Lavage de cerveau




11 septembre 2006

Mais sa force et son hégémonie dépassent le cadre de cette concurrence. C’est sa vision de l’information - voire du monde - qui s’est imposée. Les autres médias ainsi que d’autres domaines ont intégré, parfois pour pouvoir survivre, les valeurs et les normes du petit écran : fascination pour l’image, pour le spectacle, urgence, recherche de scoops, brièveté, superficialité, conformisme, idées reçues, jeu avec l’émotion, etc.

Pierre Bourdieu, dans son opuscule Sur la Télévision, décrit ces mécanismes. Il montre comment "par sa puissance de diffusion, la télévision pose à l’univers du journalisme écrit et à l’univers culturel un problème absolument terrible. [...] Par son ampleur, son poids tout à fait extraordinaire, la télévision produit des effets qui, bien qu’ils ne soient pas sans précédent, sont tout à fait inédits".

Si nous prenons le cas de la presse écrite, nous nous rendons compte de l’impact de la télévision. La grande presse a abandonné son rôle intellectuel pour se positionner sur le terrain de la télévision. Elle privilégie le spectaculaire, l’émotion, les faits divers et les questions relatives aux problèmes quotidiens. Aucun thème ne deviendra prioritaire si la télévision ne s’en empare pas. Bourdieu s’en inquiète : "Mais le plus important, c’est qu’à travers l’accroissement du poids symbolique de la télévision et parmi les télévisions concurrentes, de celles qui sacrifient avec le plus de cynisme et de succès à la recherche du sensationnalisme, du spectaculaire, de l’extraordinaire, c’est une vision de l’information, jusque-là reléguée dans les journaux dits à sensation, voués aux sports et aux faits divers, qui tend à s’imposer à l’ensemble du champ journalistique".

La classe politique a rapidement compris l’intérêt qu’elle pourrait retirer d’une bonne exploitation de la télévision. Le petit écran est devenu l’élément central de la vie politique. Il lui a dicté ses règles. Le débat politique, qu’une minorité s’était déjà accaparée, est désormais proche de zéro, fait de petites phrases, de déclarations tonitruantes, de comportements mis en scène pour séduire. Il faut persuader devant la caméra, avoir des idées simples, faciles à expliquer...

Les stratégies politiciennes s’élaborent avant tout en fonction des impératifs télévisuels. Pire encore, la télévision a la prétention d’occuper tout l’espace des débats. Elle traite de tous les sujets avec solennité. Elle voudrait investir tous les domaines de la société. Bourdieu le souligne : "Le phénomène le plus important, et qui était assez difficile à prévoir, c’est l’extension extraordinaire de l’emprise de la télévision sur l’ensemble des activités de production scientifique ou artistique.’

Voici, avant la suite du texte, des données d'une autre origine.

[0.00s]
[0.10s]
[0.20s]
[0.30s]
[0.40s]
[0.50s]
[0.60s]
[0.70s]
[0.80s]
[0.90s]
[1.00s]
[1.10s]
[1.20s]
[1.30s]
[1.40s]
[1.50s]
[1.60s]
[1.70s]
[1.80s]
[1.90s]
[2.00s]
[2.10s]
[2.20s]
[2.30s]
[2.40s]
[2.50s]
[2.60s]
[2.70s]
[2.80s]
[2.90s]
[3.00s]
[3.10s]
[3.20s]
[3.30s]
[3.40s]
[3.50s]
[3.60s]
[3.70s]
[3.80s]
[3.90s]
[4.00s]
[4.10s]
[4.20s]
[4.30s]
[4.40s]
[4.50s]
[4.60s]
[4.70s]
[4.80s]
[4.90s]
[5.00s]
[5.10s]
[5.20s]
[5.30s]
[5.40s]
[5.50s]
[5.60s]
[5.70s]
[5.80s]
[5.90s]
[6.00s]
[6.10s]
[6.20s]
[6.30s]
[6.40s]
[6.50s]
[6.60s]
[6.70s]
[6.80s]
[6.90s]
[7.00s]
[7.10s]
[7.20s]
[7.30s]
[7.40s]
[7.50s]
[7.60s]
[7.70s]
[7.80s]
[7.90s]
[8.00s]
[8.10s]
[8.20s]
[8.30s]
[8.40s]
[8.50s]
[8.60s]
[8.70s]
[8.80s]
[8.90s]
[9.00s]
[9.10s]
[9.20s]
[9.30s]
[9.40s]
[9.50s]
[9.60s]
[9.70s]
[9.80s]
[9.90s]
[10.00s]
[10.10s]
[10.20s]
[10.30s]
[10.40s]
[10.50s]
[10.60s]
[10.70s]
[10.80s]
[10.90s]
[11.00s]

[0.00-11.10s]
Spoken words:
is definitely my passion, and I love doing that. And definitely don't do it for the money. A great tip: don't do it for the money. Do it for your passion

On retrouve son hégémonie dans la production cinématographique. Désormais chaque réalisateur ou réalisatrice de films de fiction, et encore plus de documentaires, doit tenir compte du passage à la télévision de son oeuvre. Il en va, la plupart du temps, de la survie d’un projet. Cette mainmise entraîne une normalisation effrayante de la production audiovisuelle et assoit encore un peu plus les pouvoirs de la télévision et de ses règles sur l’ensemble de la société. Tout instrument d’enregistrement agit sur ce qu’il enregistre. Seulement la télévision en devenant la référence est désormais "l’arbitre de l’accès à l’existence sociale et politique." Ce qui la rend extrêmement dangereuse.